== Segment start ==

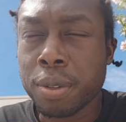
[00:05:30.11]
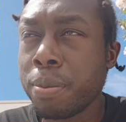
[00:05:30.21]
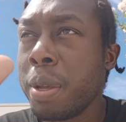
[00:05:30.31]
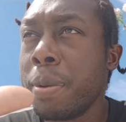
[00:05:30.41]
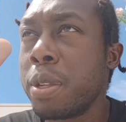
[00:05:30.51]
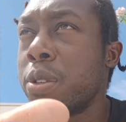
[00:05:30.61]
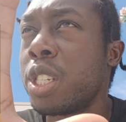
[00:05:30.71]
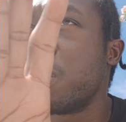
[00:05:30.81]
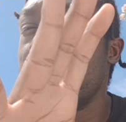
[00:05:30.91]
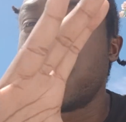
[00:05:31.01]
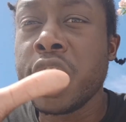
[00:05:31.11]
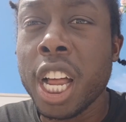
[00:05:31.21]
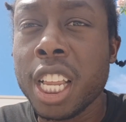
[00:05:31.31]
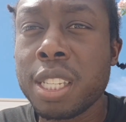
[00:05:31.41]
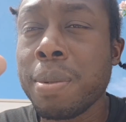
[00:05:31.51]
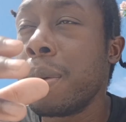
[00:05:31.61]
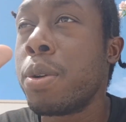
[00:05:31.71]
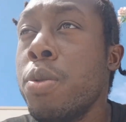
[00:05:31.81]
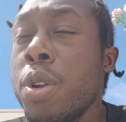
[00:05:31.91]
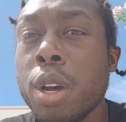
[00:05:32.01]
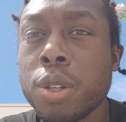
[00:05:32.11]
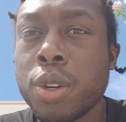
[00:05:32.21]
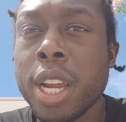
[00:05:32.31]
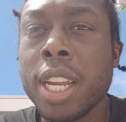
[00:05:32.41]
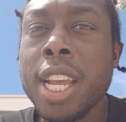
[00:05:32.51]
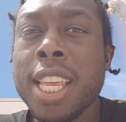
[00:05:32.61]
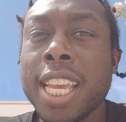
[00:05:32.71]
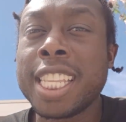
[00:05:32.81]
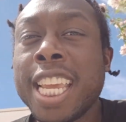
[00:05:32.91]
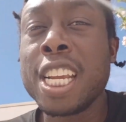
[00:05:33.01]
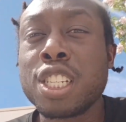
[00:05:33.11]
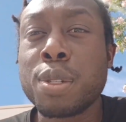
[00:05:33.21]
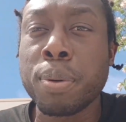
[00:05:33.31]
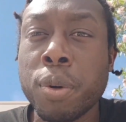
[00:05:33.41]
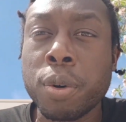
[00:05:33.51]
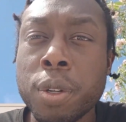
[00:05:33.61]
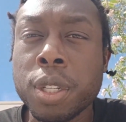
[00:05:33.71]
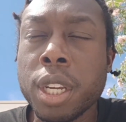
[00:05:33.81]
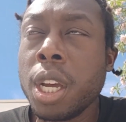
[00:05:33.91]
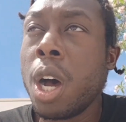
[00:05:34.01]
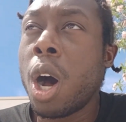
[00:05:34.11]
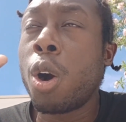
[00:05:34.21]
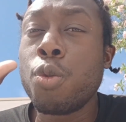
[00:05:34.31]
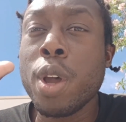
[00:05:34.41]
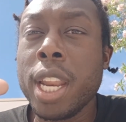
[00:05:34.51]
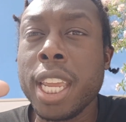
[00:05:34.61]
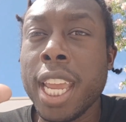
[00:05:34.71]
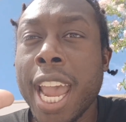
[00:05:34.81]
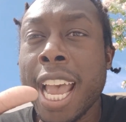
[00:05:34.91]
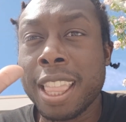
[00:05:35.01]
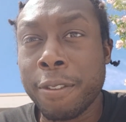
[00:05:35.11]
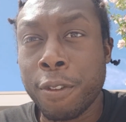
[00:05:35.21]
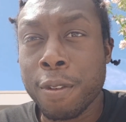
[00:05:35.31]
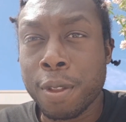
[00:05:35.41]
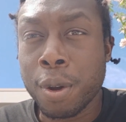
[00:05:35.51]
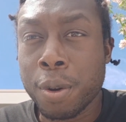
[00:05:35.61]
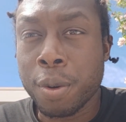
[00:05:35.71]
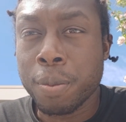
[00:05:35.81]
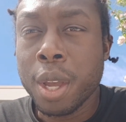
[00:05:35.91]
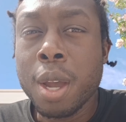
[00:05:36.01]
Maybe she was jealous, maybe, who knows, right? They had tasers pulled already at the front of the home.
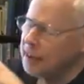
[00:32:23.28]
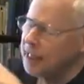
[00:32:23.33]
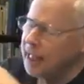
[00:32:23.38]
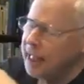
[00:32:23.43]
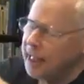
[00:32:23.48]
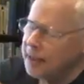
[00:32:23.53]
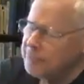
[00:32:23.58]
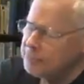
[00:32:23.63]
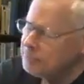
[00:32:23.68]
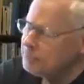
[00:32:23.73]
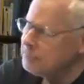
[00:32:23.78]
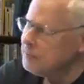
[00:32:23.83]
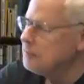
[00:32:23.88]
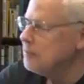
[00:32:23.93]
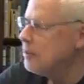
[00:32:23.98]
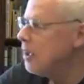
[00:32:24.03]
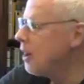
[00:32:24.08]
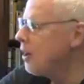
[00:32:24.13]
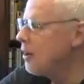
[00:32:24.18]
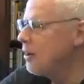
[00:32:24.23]
an
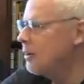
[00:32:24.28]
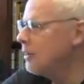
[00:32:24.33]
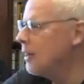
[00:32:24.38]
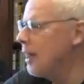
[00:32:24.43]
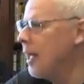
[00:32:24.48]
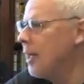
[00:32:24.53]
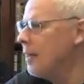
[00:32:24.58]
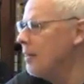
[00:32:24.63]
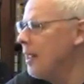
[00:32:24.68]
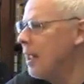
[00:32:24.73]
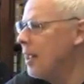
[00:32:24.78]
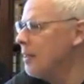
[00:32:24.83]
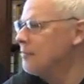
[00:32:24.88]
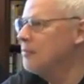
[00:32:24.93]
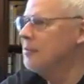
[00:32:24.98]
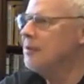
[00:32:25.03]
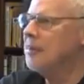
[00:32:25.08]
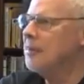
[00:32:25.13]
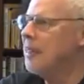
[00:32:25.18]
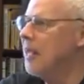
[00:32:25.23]
absolute ironclad
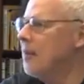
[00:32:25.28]
answer to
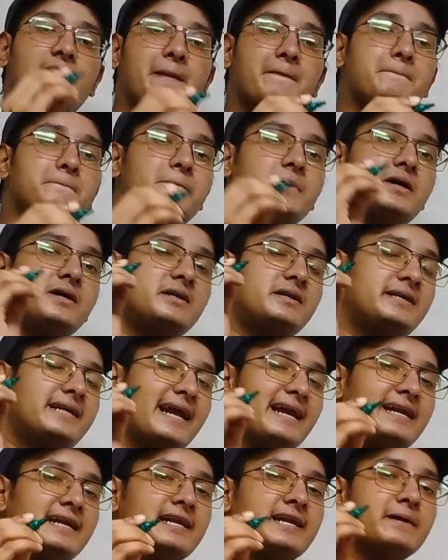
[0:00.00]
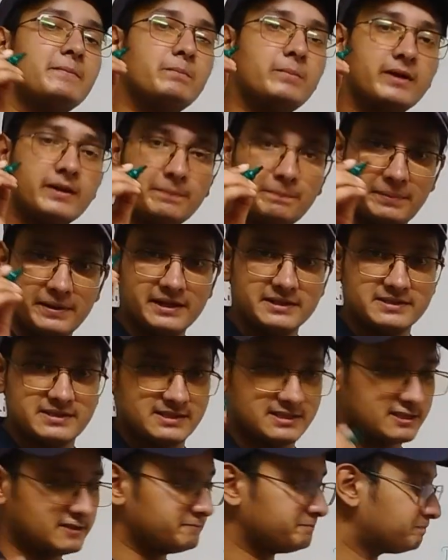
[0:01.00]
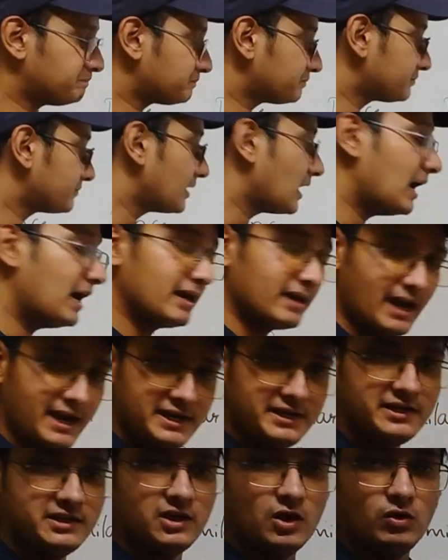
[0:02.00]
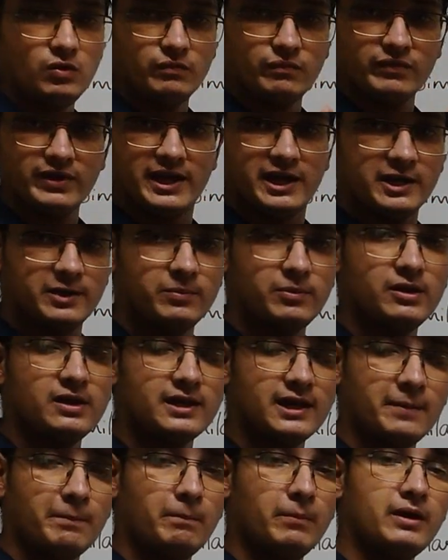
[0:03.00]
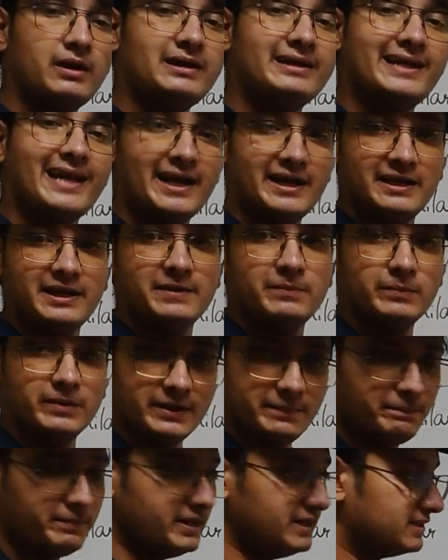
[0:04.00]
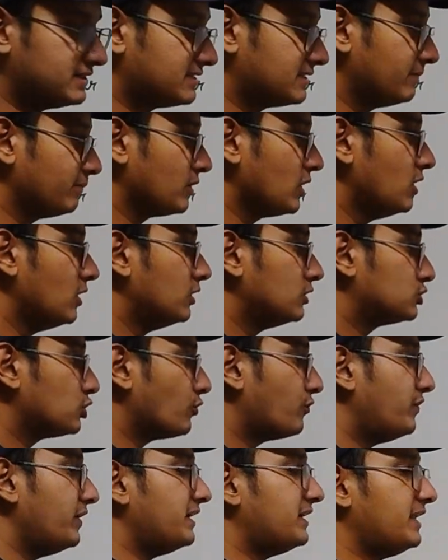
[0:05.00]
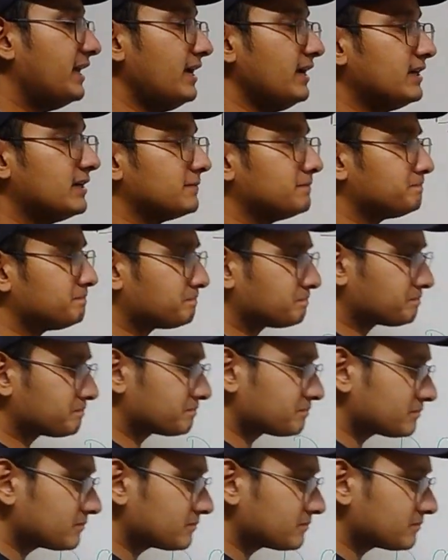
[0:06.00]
number tandem repeats. Write down variable number tandem repeats. So if we take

== Segment end ==

#### What this task involves:
Take the material above from the line bearing "[00:05:34.21]" through the line bearing "[00:32:23.58]" and write it out exactly, both end lines included. Pictures stay out.

#### Solved problem:
[00:05:34.21]
[00:05:34.31]
[00:05:34.41]
[00:05:34.51]
[00:05:34.61]
[00:05:34.71]
[00:05:34.81]
[00:05:34.91]
[00:05:35.01]
[00:05:35.11]
[00:05:35.21]
[00:05:35.31]
[00:05:35.41]
[00:05:35.51]
[00:05:35.61]
[00:05:35.71]
[00:05:35.81]
[00:05:35.91]
[00:05:36.01]
Maybe she was jealous, maybe, who knows, right? They had tasers pulled already at the front of the home.
[00:32:23.28]
[00:32:23.33]
[00:32:23.38]
[00:32:23.43]
[00:32:23.48]
[00:32:23.53]
[00:32:23.58]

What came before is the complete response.